-- Work request --
Reproduce all the entries exactly and keep the pictures out.

-- Input data --
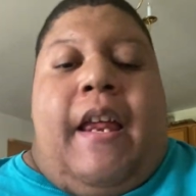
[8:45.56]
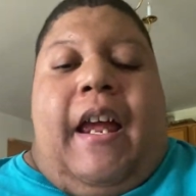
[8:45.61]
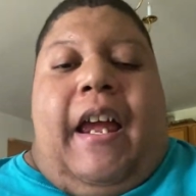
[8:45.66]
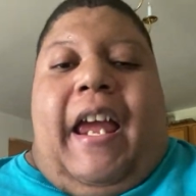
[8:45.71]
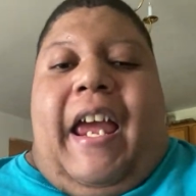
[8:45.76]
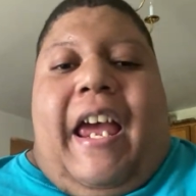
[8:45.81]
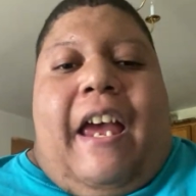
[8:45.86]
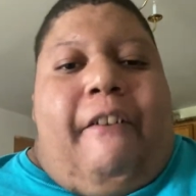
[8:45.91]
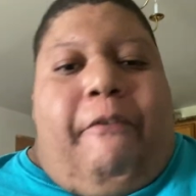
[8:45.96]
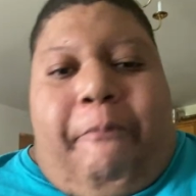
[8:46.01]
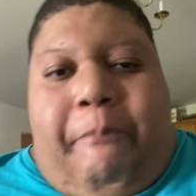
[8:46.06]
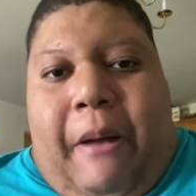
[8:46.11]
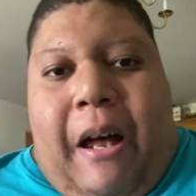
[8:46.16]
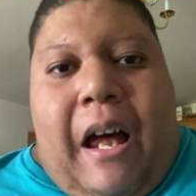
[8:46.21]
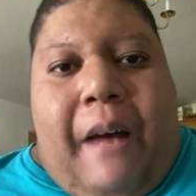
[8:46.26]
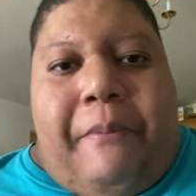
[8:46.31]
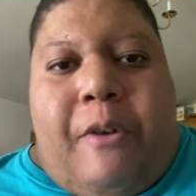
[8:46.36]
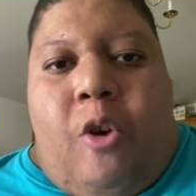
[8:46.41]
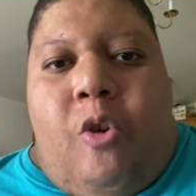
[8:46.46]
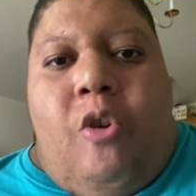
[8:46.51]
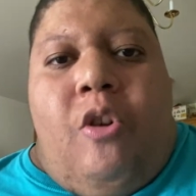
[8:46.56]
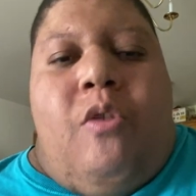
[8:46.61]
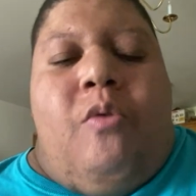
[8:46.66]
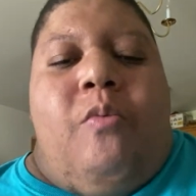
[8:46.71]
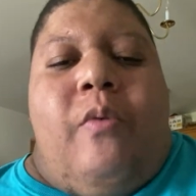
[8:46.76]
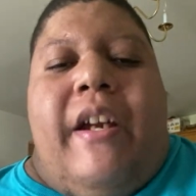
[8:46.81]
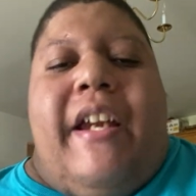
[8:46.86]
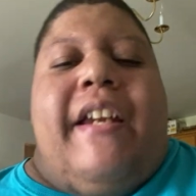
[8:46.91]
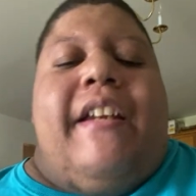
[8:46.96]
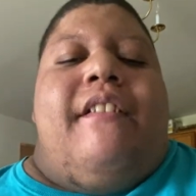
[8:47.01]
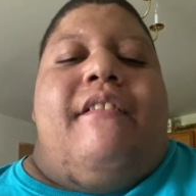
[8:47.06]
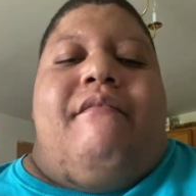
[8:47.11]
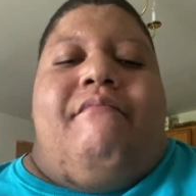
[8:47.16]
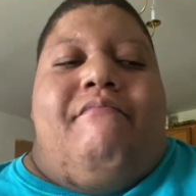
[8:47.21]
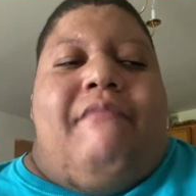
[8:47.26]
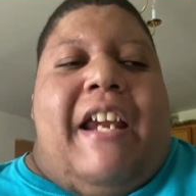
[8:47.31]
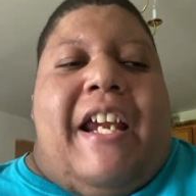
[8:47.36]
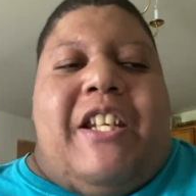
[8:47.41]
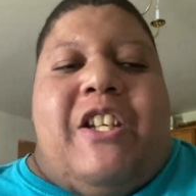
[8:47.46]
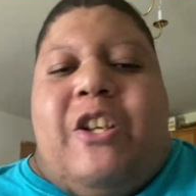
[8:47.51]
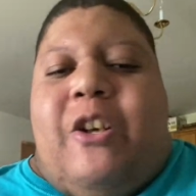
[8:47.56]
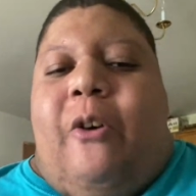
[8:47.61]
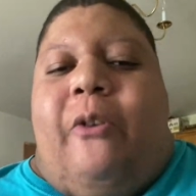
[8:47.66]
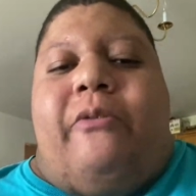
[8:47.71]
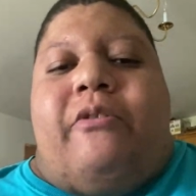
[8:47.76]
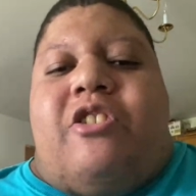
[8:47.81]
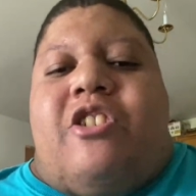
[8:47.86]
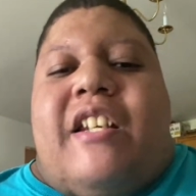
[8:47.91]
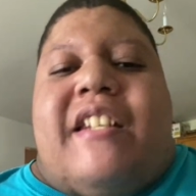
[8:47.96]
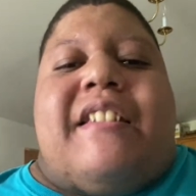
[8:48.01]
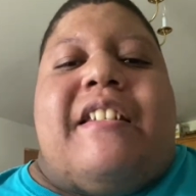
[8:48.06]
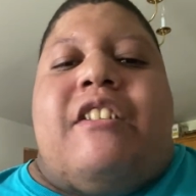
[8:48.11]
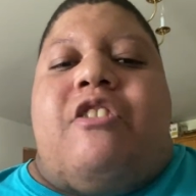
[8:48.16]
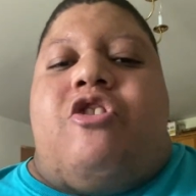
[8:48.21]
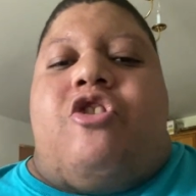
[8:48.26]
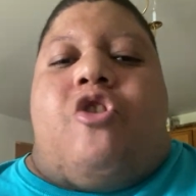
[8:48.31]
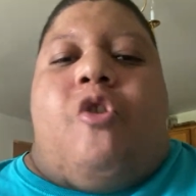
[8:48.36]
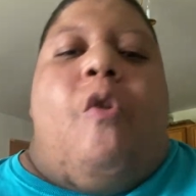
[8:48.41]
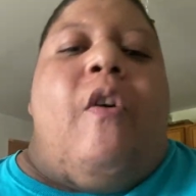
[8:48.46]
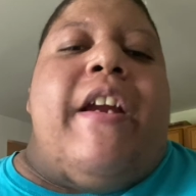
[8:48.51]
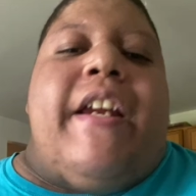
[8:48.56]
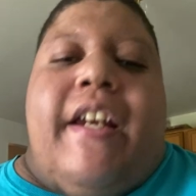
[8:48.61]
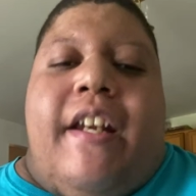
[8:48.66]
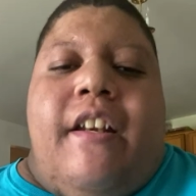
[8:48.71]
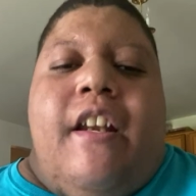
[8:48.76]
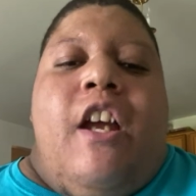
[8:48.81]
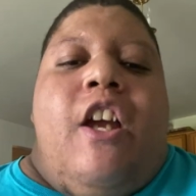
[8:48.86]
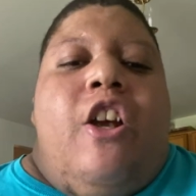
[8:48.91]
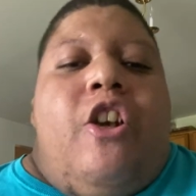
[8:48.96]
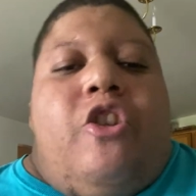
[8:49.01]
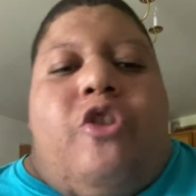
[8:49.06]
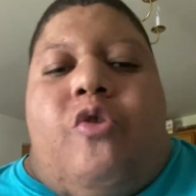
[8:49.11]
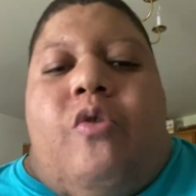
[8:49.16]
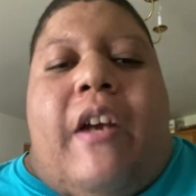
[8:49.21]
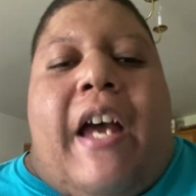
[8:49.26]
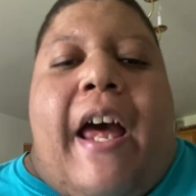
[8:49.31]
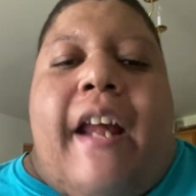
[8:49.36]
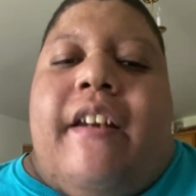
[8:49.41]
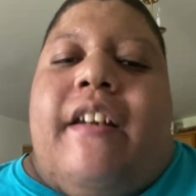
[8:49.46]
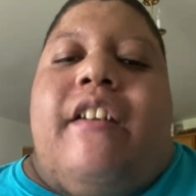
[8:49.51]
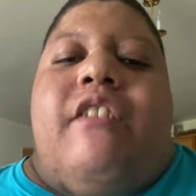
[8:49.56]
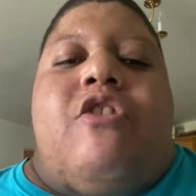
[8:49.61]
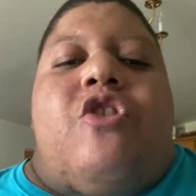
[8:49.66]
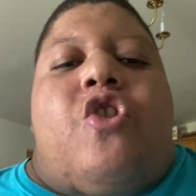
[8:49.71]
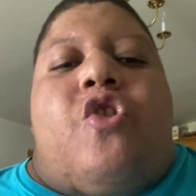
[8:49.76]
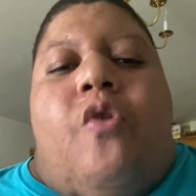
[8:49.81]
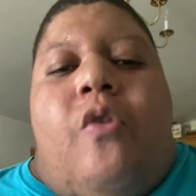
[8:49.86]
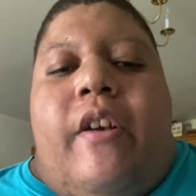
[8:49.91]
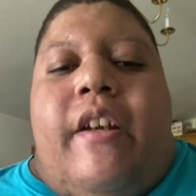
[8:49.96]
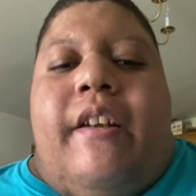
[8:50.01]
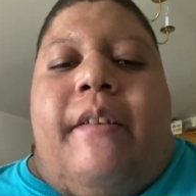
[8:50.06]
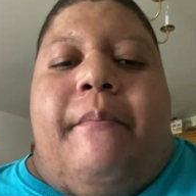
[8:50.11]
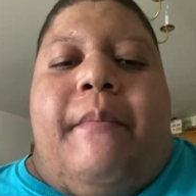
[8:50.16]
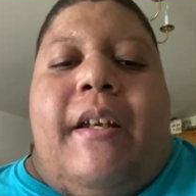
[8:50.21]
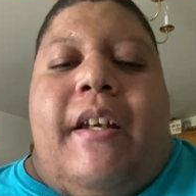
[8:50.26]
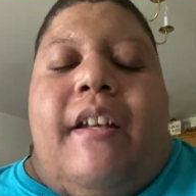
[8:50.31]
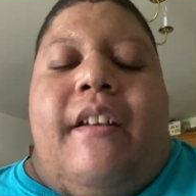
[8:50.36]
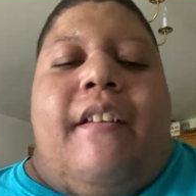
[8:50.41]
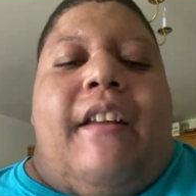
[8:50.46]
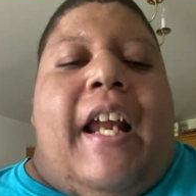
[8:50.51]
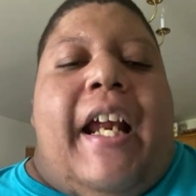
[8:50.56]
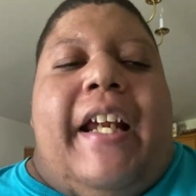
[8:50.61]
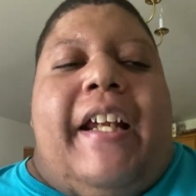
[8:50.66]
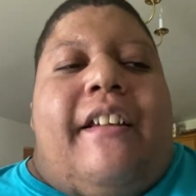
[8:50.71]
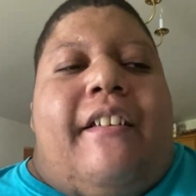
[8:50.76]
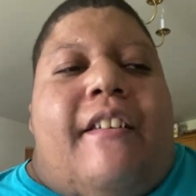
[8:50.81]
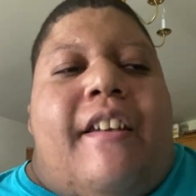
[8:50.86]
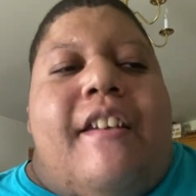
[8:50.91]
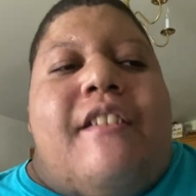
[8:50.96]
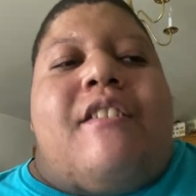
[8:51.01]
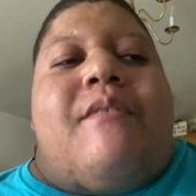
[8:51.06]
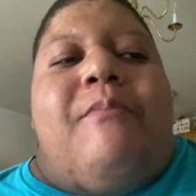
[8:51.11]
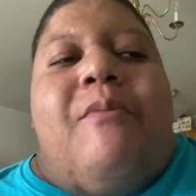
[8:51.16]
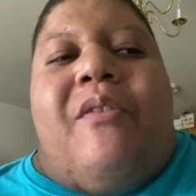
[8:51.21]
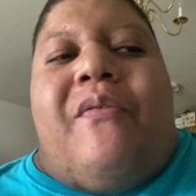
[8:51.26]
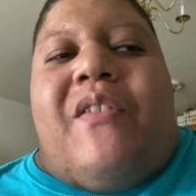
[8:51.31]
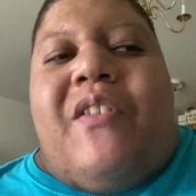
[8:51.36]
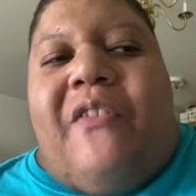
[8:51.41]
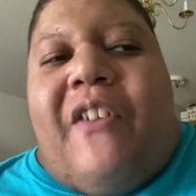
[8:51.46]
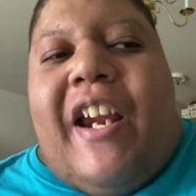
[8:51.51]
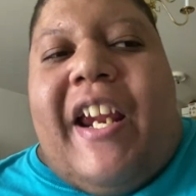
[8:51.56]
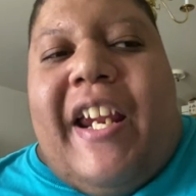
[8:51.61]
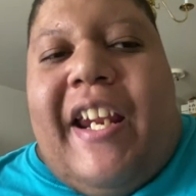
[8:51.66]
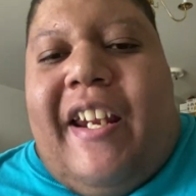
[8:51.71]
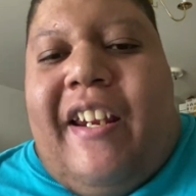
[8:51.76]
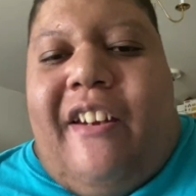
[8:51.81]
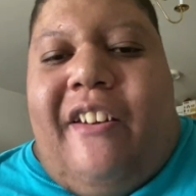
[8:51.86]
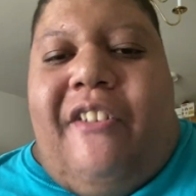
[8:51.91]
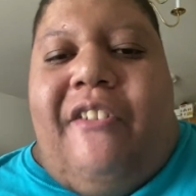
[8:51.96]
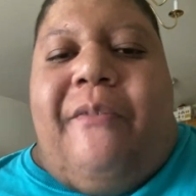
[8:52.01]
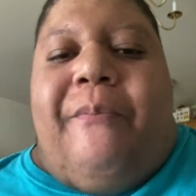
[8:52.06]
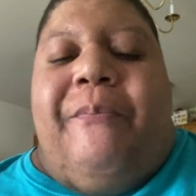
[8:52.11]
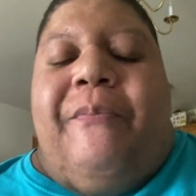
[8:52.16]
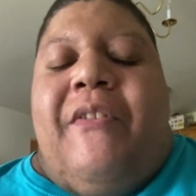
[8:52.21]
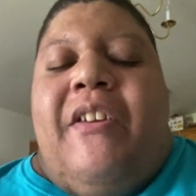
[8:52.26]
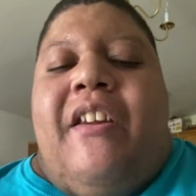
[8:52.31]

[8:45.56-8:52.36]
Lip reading: have popcorn with. And, you know, just enjoy it. You gotta enjoy it, man. Like, this movie right here.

-- Solution to this problem --
[8:45.56]
[8:45.61]
[8:45.66]
[8:45.71]
[8:45.76]
[8:45.81]
[8:45.86]
[8:45.91]
[8:45.96]
[8:46.01]
[8:46.06]
[8:46.11]
[8:46.16]
[8:46.21]
[8:46.26]
[8:46.31]
[8:46.36]
[8:46.41]
[8:46.46]
[8:46.51]
[8:46.56]
[8:46.61]
[8:46.66]
[8:46.71]
[8:46.76]
[8:46.81]
[8:46.86]
[8:46.91]
[8:46.96]
[8:47.01]
[8:47.06]
[8:47.11]
[8:47.16]
[8:47.21]
[8:47.26]
[8:47.31]
[8:47.36]
[8:47.41]
[8:47.46]
[8:47.51]
[8:47.56]
[8:47.61]
[8:47.66]
[8:47.71]
[8:47.76]
[8:47.81]
[8:47.86]
[8:47.91]
[8:47.96]
[8:48.01]
[8:48.06]
[8:48.11]
[8:48.16]
[8:48.21]
[8:48.26]
[8:48.31]
[8:48.36]
[8:48.41]
[8:48.46]
[8:48.51]
[8:48.56]
[8:48.61]
[8:48.66]
[8:48.71]
[8:48.76]
[8:48.81]
[8:48.86]
[8:48.91]
[8:48.96]
[8:49.01]
[8:49.06]
[8:49.11]
[8:49.16]
[8:49.21]
[8:49.26]
[8:49.31]
[8:49.36]
[8:49.41]
[8:49.46]
[8:49.51]
[8:49.56]
[8:49.61]
[8:49.66]
[8:49.71]
[8:49.76]
[8:49.81]
[8:49.86]
[8:49.91]
[8:49.96]
[8:50.01]
[8:50.06]
[8:50.11]
[8:50.16]
[8:50.21]
[8:50.26]
[8:50.31]
[8:50.36]
[8:50.41]
[8:50.46]
[8:50.51]
[8:50.56]
[8:50.61]
[8:50.66]
[8:50.71]
[8:50.76]
[8:50.81]
[8:50.86]
[8:50.91]
[8:50.96]
[8:51.01]
[8:51.06]
[8:51.11]
[8:51.16]
[8:51.21]
[8:51.26]
[8:51.31]
[8:51.36]
[8:51.41]
[8:51.46]
[8:51.51]
[8:51.56]
[8:51.61]
[8:51.66]
[8:51.71]
[8:51.76]
[8:51.81]
[8:51.86]
[8:51.91]
[8:51.96]
[8:52.01]
[8:52.06]
[8:52.11]
[8:52.16]
[8:52.21]
[8:52.26]
[8:52.31]

[8:45.56-8:52.36]
Lip reading: have popcorn with. And, you know, just enjoy it. You gotta enjoy it, man. Like, this movie right here.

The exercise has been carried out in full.